Levantó la mano, vio lo que sostenía, y su boca se abrió llena de incredulidad. Muy despacio, volvió la cabeza para mirar en dirección a la cama. Las cortinas estaban corridas, la luz de la luna iluminaba los postes de la cabecera E entre ellos se distinguía un revoltijo de almohadas y el brillo de una melena rubia. El rostro de la durmiente estaba vuelto a un lado, pero un brazo de piel muy blanca sobresalía por encima de las mantas, con la mano extendida y los dedos ligeramente crispados, y en uno de los dedos brillaba una alianza. Índigo había visto antes la alianza. Era la de la reina Brythere.
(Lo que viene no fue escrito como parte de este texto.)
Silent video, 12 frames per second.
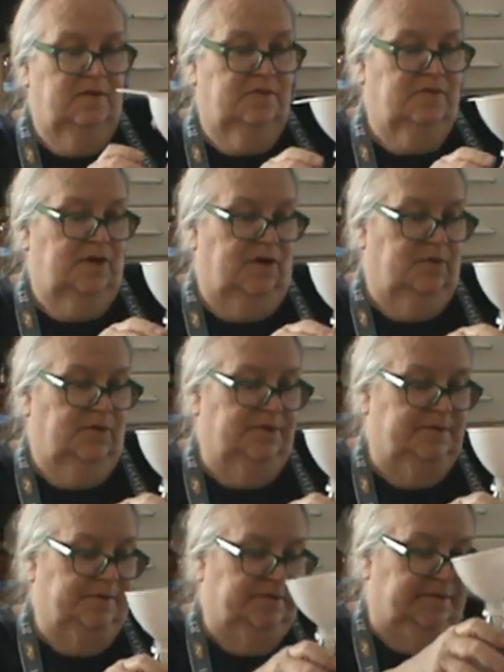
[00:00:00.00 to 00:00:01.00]
So,
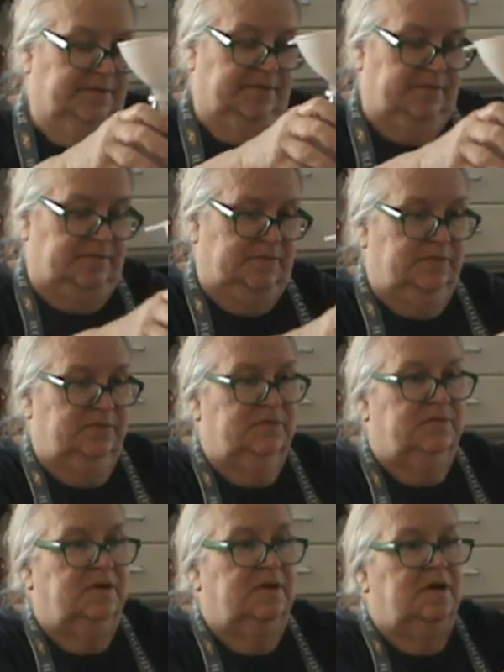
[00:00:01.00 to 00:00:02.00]

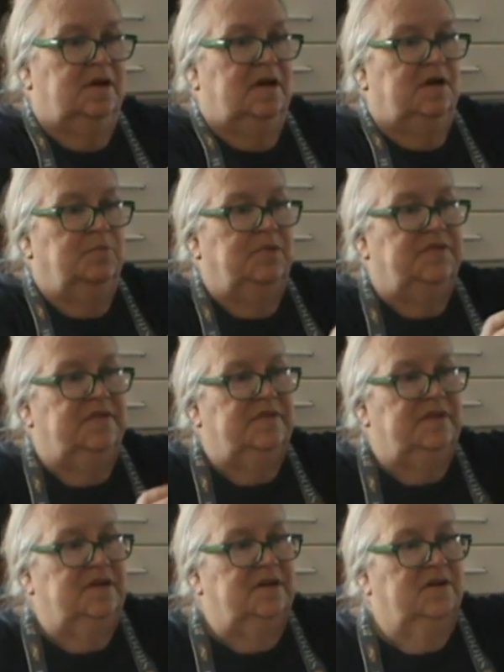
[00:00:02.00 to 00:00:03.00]
put this
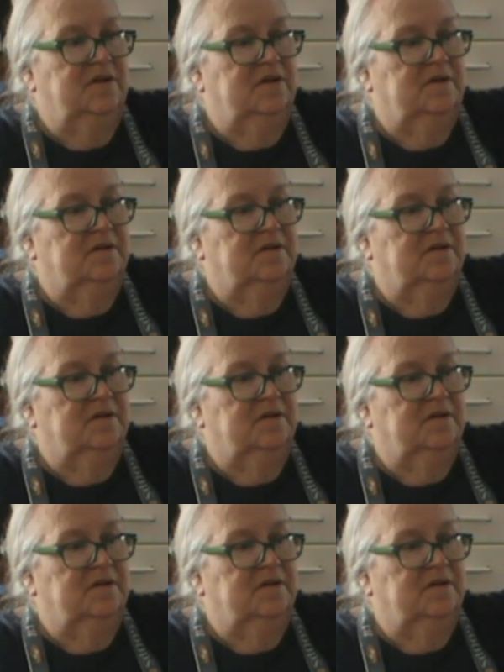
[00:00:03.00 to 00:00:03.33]
in here.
La comprensión llegó arrastrándose desde lo más profundo de su ser hasta alcanzar su mente consciente. Las manos empezaron a temblarle, el cuchillo escapó de sus dedos y golpeó el suelo con un leve pero claro sonido. Brythere se removió en el lecho y murmuró unas palabras. Presa de pánico, con la cabeza dándole vueltas y el corazón latiendo con tal fuerza bajo las costillas que parecía como si fuera a estallar, Índigo se agachó rápidamente para tantear el suelo en busca del arma. No debía dejarla allí, no debía dejarla allí para que la encontraran, y mientras sus dedos intentaban localizarla rezó en silencio, desesperada: «No dejes que despierte; oh, dulce Tierra, Madre todopoderosa, por favor, no dejes que despierte...».
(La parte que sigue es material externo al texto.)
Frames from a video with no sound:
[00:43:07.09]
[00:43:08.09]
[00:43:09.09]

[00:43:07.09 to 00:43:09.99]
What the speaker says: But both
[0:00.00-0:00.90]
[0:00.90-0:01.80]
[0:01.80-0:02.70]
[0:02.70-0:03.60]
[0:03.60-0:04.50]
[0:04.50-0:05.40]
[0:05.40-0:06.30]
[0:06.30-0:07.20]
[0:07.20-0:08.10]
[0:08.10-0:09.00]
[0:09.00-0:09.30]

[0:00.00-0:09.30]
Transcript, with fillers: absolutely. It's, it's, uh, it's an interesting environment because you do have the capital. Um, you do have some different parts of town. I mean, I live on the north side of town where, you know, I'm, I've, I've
De pronto, un leve movimiento captado con el rabillo del ojo llamó su atención. La cabeza de Índigo se alzó violentamente, y lo que vio casi le provocó un ataque al corazón. Una figura se había alzado frente al dosel de la cama y la miraba directamente a ella.

Por un espantoso momento Índigo perdió toda esperanza. La reina había despertado; estaba sentada en la cama, la había visto, y un grito de auxilio haría aparecer corriendo a la mitad de los soldados de Carn Caille. Pero la figura no gritó, no se movió siquiera... y entonces Índigo se dio cuenta de que la primera impresión había sido errónea. Ésta no era Brythere. Brythere seguía dormida... pero erguida más allá de su figura tumbada, en el extremo opuesto de la cama, había una anciana. Los blancos cabellos sujetos en trenzas le caían hasta la cintura, y tenía el rostro cubierto de arrugas y la boca hundida y curvada en una mueca amarga. Índigo reconoció las familiares facciones y los brillantes ojos de color azul violáceo: era la representación de su propio ser en años venideros.

La vieja sonrió; no fue una sonrisa agradable sino cruel, astuta y conspiradora. La mujer levantó una mano y la llamó.

El autocontrol que Índigo se había esforzado por mantener no podía competir con esta aparición. Incapaz de contenerse profirió un gemido de auténtico terror y, olvidando el cuchillo perdido, dio media vuelta y huyó. Fue vagamente consciente de que a su espalda se producía un repentino frenesí de actividad y que una «aguda voz de mujer la llamaba interrogante y alarmada, pero no se detuvo; mientras Brythere se incorporaba en el lecho y el fantasma de la anciana desaparecía, ella abandonó la habitación. Descendió los bajos escalones de tres en tres y de cuatro en cuatro, perdiendo pie en dos ocasiones, chocando en una contra la pared y arañándose la mano con la áspera piedra al apoyarse para recuperar el equilibrio. Alcanzó el final de la escalera, se lanzó a través de la arcada, giró... y chocó de cara con Niahrin. —¡Índigo!